In the announcement, Ben Thomas, Co-founder & CEO at AMPLY Discovery, said:
This strategic investment is an important endorsement of AMPLY’s platform and our approach to oncology. We’re building a company designed for partnering - generating high-quality, data-driven programmes and taking them to clear inflection points. We’re delighted to welcome Keeps Biomed as a strategic investor, and to bring Oliver on board as CSO to help sharpen our oncology execution and partnering readiness.

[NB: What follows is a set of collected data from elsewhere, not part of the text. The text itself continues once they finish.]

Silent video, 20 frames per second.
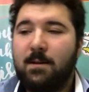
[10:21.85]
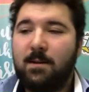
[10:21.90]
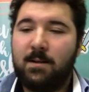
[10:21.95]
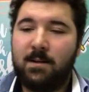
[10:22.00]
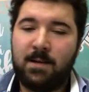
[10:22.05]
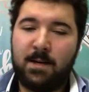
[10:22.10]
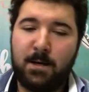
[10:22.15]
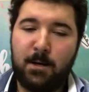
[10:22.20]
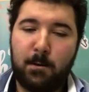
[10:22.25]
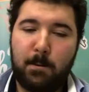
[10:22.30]

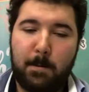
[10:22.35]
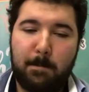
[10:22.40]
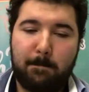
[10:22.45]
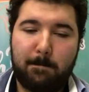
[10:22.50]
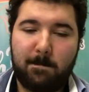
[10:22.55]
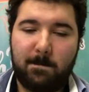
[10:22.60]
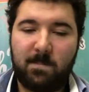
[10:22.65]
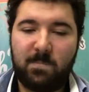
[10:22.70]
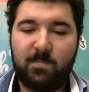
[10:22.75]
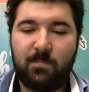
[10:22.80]
Now,
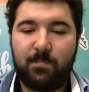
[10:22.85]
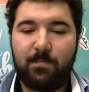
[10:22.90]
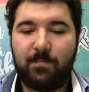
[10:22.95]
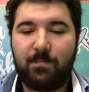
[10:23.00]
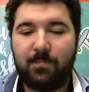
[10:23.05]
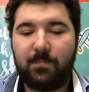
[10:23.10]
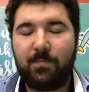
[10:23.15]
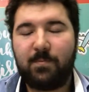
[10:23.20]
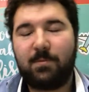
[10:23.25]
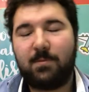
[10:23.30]

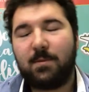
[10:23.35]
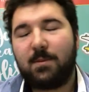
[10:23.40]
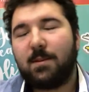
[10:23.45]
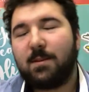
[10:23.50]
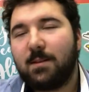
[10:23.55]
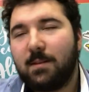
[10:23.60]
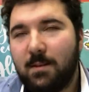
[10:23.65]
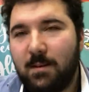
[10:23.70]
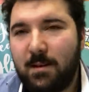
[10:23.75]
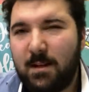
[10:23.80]

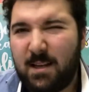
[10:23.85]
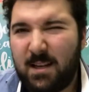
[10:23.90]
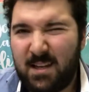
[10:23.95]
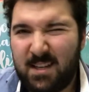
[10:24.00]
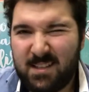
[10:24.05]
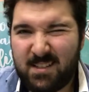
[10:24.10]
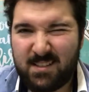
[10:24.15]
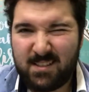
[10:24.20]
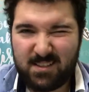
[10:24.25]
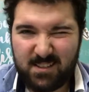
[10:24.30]

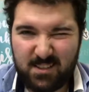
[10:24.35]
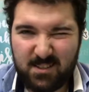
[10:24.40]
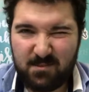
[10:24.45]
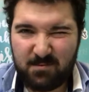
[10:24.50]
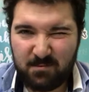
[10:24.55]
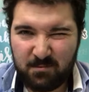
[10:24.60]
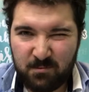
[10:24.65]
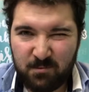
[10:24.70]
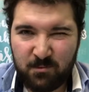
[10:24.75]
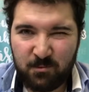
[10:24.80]
let's
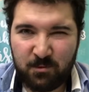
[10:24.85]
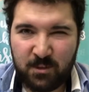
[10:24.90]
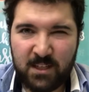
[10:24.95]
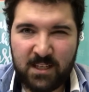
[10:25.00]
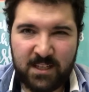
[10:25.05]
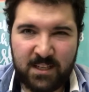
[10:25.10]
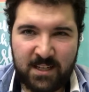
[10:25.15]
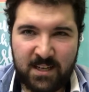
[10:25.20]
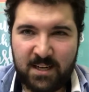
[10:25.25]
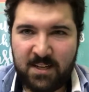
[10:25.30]

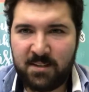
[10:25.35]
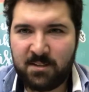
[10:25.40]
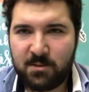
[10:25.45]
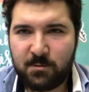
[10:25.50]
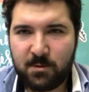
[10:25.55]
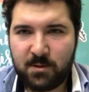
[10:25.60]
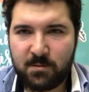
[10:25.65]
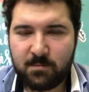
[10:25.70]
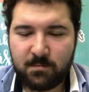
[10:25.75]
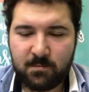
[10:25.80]
really get
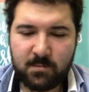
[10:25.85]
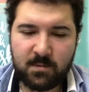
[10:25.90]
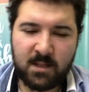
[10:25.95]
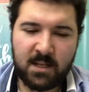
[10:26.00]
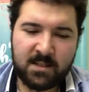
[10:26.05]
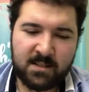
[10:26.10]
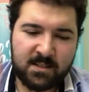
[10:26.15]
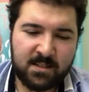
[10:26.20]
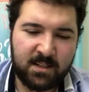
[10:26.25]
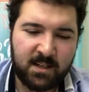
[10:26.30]
into it.
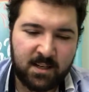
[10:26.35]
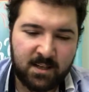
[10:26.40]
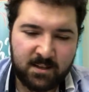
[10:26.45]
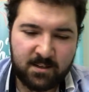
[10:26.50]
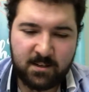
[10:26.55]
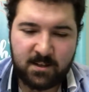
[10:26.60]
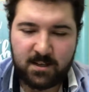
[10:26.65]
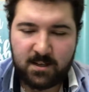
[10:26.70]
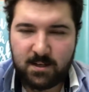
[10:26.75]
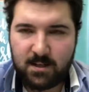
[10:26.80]
Let's start
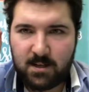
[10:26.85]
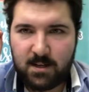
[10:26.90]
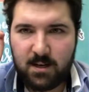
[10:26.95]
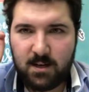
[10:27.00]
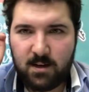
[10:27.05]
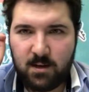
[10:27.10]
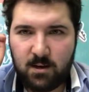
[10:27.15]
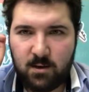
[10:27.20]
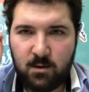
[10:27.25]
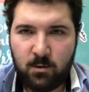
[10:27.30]

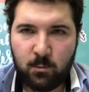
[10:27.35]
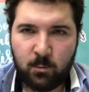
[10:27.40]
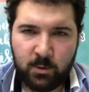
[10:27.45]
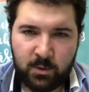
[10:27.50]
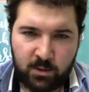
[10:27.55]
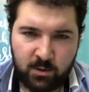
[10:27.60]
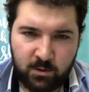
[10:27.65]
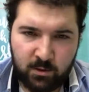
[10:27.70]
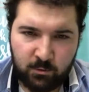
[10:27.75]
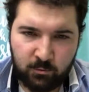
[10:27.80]

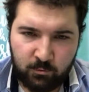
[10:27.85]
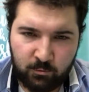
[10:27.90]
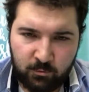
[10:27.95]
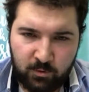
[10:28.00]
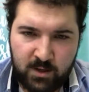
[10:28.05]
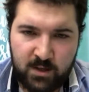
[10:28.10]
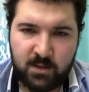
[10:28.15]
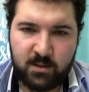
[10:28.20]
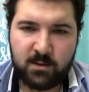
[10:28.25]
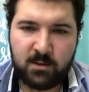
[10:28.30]
with the
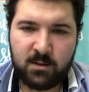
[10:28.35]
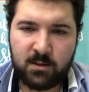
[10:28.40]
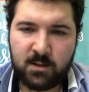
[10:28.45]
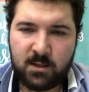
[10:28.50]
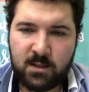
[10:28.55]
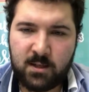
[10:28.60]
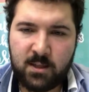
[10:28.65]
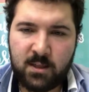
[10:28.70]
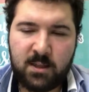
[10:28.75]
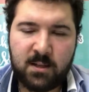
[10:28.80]
real
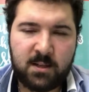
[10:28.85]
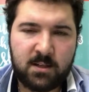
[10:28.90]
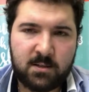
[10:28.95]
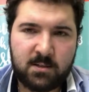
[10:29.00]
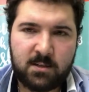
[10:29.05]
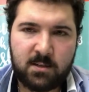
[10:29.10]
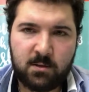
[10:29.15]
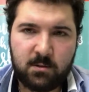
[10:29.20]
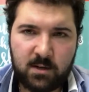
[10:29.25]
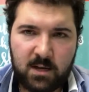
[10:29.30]
things
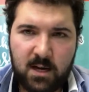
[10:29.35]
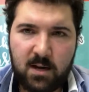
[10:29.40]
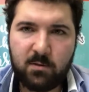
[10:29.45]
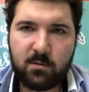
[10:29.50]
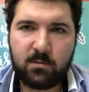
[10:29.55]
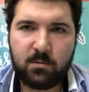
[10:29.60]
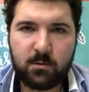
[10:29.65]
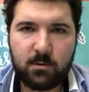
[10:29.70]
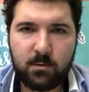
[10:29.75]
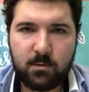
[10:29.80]
to look out
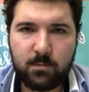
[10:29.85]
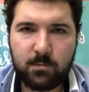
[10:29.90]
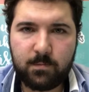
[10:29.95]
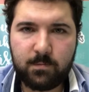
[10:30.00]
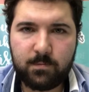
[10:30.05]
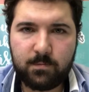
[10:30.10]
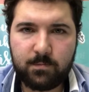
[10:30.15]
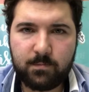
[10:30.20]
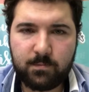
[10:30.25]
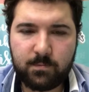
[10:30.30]
for.
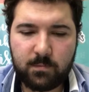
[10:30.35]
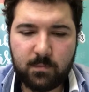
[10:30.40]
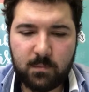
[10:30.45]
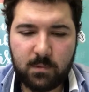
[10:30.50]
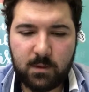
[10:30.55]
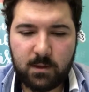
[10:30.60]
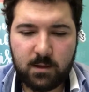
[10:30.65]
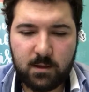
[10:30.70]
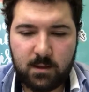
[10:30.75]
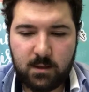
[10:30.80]

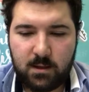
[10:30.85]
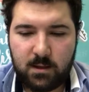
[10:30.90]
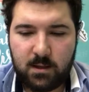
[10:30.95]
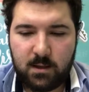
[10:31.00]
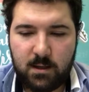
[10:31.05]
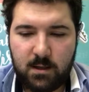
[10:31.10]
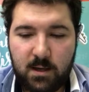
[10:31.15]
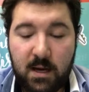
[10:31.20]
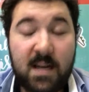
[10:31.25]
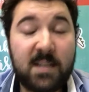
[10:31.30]

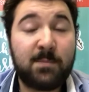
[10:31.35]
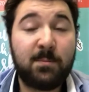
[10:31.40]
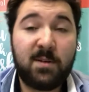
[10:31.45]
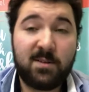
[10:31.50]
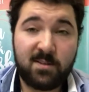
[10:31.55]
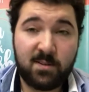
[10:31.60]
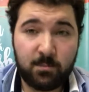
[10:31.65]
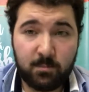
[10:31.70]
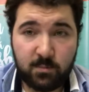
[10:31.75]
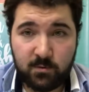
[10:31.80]
As
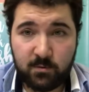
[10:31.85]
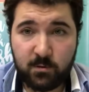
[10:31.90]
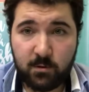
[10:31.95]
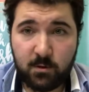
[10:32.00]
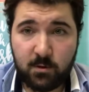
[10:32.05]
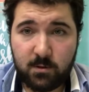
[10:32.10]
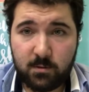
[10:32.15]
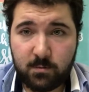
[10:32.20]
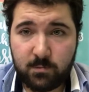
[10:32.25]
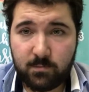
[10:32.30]
mentioned
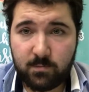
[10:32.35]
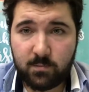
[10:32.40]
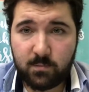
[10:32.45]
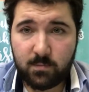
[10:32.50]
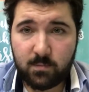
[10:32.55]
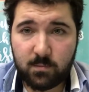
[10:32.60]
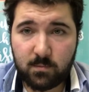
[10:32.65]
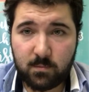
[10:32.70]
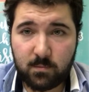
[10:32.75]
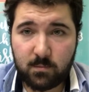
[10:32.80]
before,
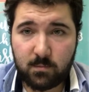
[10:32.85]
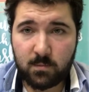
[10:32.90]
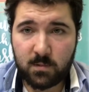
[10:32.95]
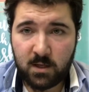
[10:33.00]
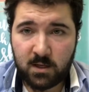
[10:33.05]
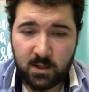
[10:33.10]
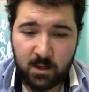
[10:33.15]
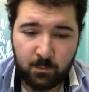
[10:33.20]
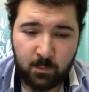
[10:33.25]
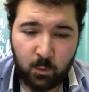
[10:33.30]

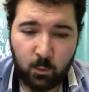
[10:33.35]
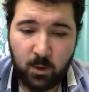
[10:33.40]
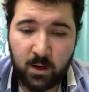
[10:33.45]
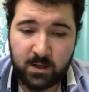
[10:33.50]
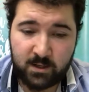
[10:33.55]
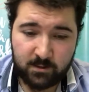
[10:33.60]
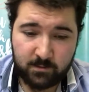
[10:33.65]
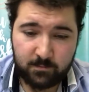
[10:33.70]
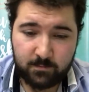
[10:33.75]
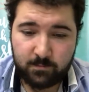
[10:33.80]
number
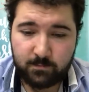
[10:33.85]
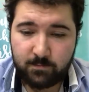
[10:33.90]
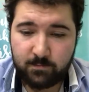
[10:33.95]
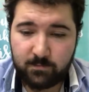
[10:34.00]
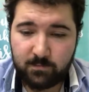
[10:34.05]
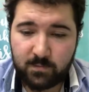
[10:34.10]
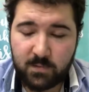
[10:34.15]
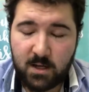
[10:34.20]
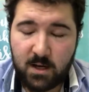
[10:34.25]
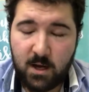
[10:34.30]
1,
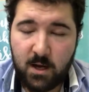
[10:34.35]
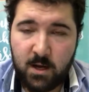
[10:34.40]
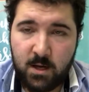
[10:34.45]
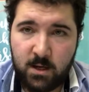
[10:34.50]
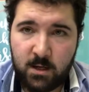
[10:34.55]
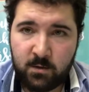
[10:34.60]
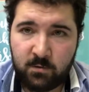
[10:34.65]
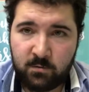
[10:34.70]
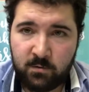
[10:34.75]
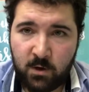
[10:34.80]

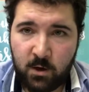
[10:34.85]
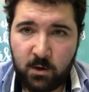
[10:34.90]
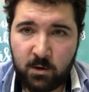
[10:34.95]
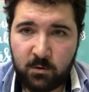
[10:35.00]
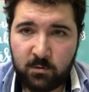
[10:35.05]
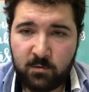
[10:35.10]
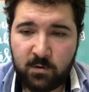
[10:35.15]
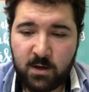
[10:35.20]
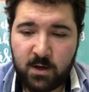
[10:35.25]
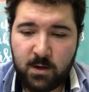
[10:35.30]

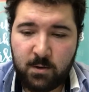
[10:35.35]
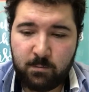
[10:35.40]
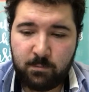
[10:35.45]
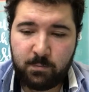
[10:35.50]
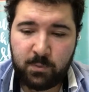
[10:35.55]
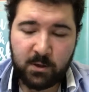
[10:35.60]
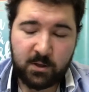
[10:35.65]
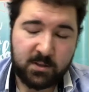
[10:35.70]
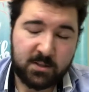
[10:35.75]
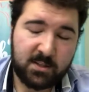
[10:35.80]
involve
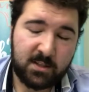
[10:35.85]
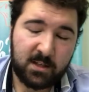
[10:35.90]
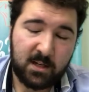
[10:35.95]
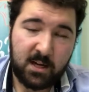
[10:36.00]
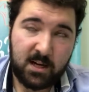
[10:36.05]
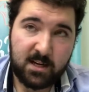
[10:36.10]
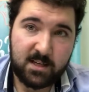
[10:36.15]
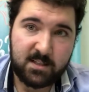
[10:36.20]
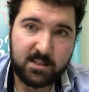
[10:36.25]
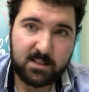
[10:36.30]

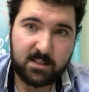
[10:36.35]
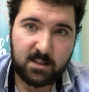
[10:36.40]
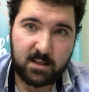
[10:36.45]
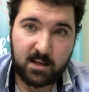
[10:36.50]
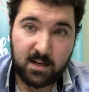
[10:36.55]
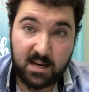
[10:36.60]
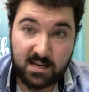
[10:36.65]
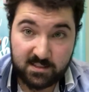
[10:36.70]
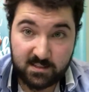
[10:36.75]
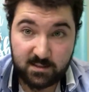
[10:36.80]
personalized
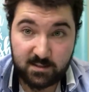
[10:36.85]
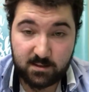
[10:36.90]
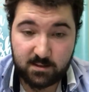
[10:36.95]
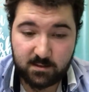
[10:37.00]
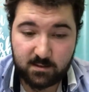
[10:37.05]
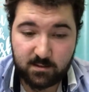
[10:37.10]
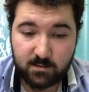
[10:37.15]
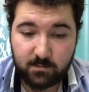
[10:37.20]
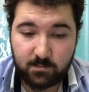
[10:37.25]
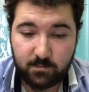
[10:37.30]

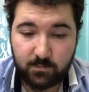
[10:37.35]
lessons.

In the announcement, Oliver Rausch, CSO at AMPLY Discovery, said:
AMPLY’s platform integrates cutting-edge biological insights and experimental validation - exactly what’s needed to translate computational discovery into credible therapeutic programmes. I’m excited to join the team and help drive oncology programmes towards the kind of robust datasets and development plans that partners and investors expect.
The deal sits at the intersection of several trends in UK and European biotech: greater use of AI in target discovery, portfolio-based discovery companies that aim to generate licensable assets, and growing cross-border strategic partnerships with Asian biopharma groups. AMPLY’s Queen’s University Belfast origins also underline the ongoing role of university spinouts in supplying novel approaches and talent to the sector.
This investment and leadership hire underscore how UK biotech startups are positioning themselves for partnering and licensing rather than solely internal development — a model that could shape how venture and corporate capital is deployed across the European drug discovery landscape.